Pozostając przy temacie maszyn, nie można pominąć dziwnego stylu prowadzenia myśliwców. Poruszają się jak wydmuszki, poczucie prędkości nie jest zbyt mocne, a manewrowanie niezbyt przyjemne. Szkoda też, że eliminowanie celów jest wyjątkowo uproszczone - jak zresztą cały model latania.

Ścigacze są tak bezużyteczne, że równie dobrze mogłoby ich nie być

Szybko zaczął także doskwierać brak kolejnych map do najciekawszych - czyli tych największych, dla czterdziestu graczy - trybów. W momencie premiery otrzymaliśmy tylko cztery lokacje, w grudniu wprowadzono piątą.

Uruchamiając grę z cyklu Battlefield otrzymywałem w trybie Podboju co najmniej dziewięć lub dziesięć map, a były one też bardziej różnorodne. Nie da się jednak ukryć, że wszystkie lokacje wyglądają cudownie. Trudno jednak zachwycać się oprawą wizualną dłużej niż przez parę dni.

Wreszcie, zabrakło mi w nowej grze DICE nacisku na współpracę. Bardzo miło wspominam wiele akcji z Battlefieldów, kiedy z oddziałem znajomych przeprowadzaliśmy szturm na jeden z punktów lub utrzymywaliśmy pozycję broniąc bazy. Battlefront oferuje tylko możliwość gry w parach, a jedyna opcja wzajemnej pomocy to odrodzenie się przy towarzyszu.
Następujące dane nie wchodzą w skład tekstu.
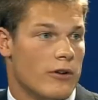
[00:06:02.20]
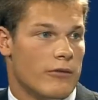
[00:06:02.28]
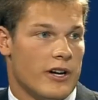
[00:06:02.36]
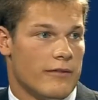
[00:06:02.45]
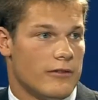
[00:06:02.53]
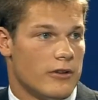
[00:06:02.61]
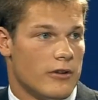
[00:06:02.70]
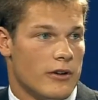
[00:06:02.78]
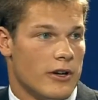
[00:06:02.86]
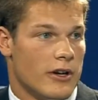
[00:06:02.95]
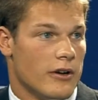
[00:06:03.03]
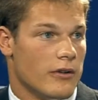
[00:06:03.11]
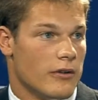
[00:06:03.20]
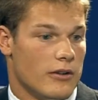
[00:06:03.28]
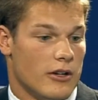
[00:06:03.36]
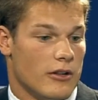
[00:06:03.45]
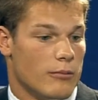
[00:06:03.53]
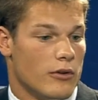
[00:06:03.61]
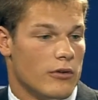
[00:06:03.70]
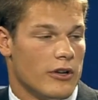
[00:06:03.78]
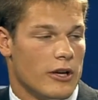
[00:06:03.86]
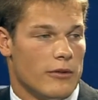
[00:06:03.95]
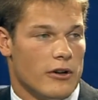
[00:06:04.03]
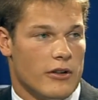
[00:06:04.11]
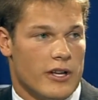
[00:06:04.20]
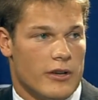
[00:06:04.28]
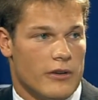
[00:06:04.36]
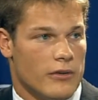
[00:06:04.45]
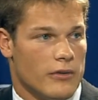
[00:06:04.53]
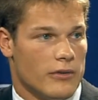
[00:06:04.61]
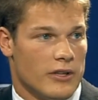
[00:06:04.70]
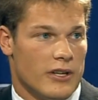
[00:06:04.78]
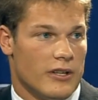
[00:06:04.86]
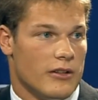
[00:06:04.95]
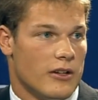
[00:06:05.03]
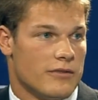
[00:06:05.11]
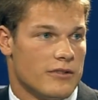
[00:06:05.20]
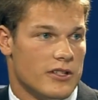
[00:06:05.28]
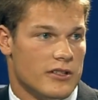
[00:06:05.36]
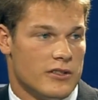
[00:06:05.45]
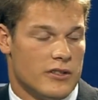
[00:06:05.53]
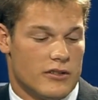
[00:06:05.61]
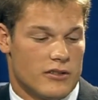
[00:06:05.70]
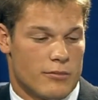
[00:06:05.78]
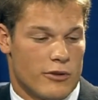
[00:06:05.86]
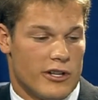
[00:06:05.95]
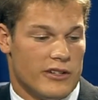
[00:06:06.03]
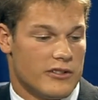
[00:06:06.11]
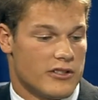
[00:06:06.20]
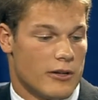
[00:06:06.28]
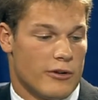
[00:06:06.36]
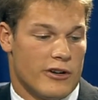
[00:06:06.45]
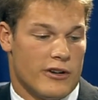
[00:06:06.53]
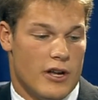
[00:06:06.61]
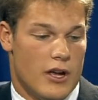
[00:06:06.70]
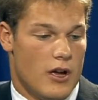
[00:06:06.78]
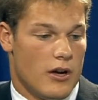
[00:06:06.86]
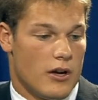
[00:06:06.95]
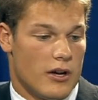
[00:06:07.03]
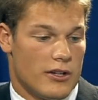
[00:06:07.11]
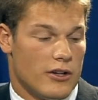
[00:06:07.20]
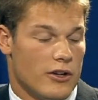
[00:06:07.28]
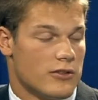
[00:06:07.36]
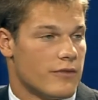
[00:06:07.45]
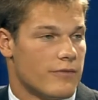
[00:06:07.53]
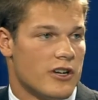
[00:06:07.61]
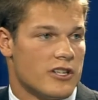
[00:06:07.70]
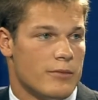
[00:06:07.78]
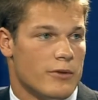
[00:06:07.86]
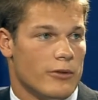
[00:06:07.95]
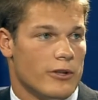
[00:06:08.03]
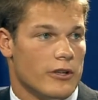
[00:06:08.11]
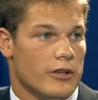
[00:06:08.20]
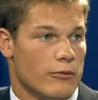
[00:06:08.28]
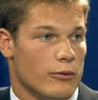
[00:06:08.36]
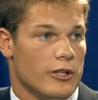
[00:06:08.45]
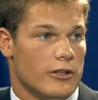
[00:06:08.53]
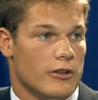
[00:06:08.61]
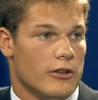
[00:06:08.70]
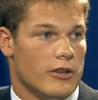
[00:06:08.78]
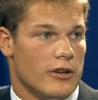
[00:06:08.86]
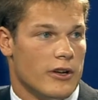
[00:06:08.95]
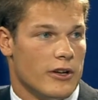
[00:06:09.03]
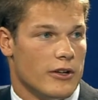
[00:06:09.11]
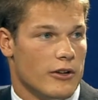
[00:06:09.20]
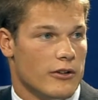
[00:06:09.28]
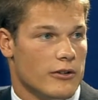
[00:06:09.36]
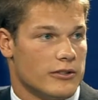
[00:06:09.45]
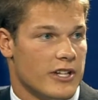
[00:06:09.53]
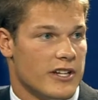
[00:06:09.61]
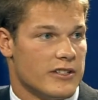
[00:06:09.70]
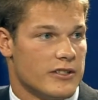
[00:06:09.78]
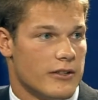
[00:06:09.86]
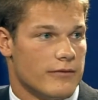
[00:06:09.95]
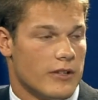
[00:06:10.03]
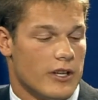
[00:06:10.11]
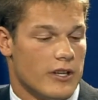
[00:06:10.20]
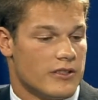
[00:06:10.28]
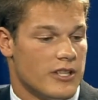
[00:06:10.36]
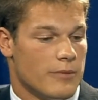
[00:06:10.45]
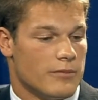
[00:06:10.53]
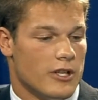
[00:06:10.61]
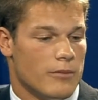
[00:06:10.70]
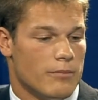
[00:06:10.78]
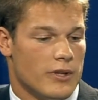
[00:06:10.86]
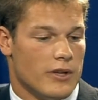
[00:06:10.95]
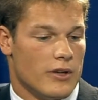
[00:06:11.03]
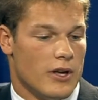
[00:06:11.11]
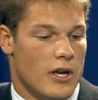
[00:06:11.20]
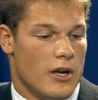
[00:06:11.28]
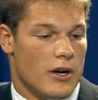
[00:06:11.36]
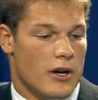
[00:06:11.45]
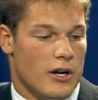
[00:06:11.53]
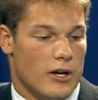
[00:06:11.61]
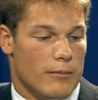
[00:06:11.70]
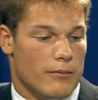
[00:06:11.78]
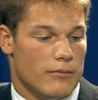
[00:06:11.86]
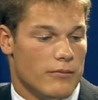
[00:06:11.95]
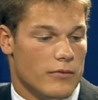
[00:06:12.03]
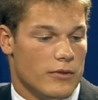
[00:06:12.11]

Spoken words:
one right after, the bowl game and all that, and getting in the off season and spring and the summer. And, so far it's been really, really good. And, those guys have stepped up and,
Zazwyczaj nie narzekam na brak kampanii dla pojedynczego gracza, ale w przypadku Battlefronta byłaby dla mnie czynnikiem bardzo istotnym. Nietrudno wyobrazić sobie wciągające i ekscytujące misje, które choćby samym wyglądem mogłyby zachwycić. Otrzymaliśmy jednak tylko malutką i nic nieznaczącą namiastkę w postaci treningu i strzelania do fal wrogów.

Model walki mieczem także nie należy do najprzyjemniejszych

Tej jesieni przyciągnęły mnie strzelanki oferujące nieco więcej głębi i - przede wszystkim - zawartości. Choćby Black Ops 3 czy nowy Rainbow Six. Stale powracam też do świetnego już Battlefielda 4.

Mam nadzieję, że EA i Disney dadzą więcej czasu deweloperom z DICE - utalentowanym przecież - na rozbudowanie i maksymalne dopracowanie formuły nowego Battlefronta. Nie ma wątpliwości, że druga część się ukaże, dlatego byłoby miło, gdyby wydawcy i producenci skupili się nie tylko na kreowaniu genialnej atmosfery i oprawy.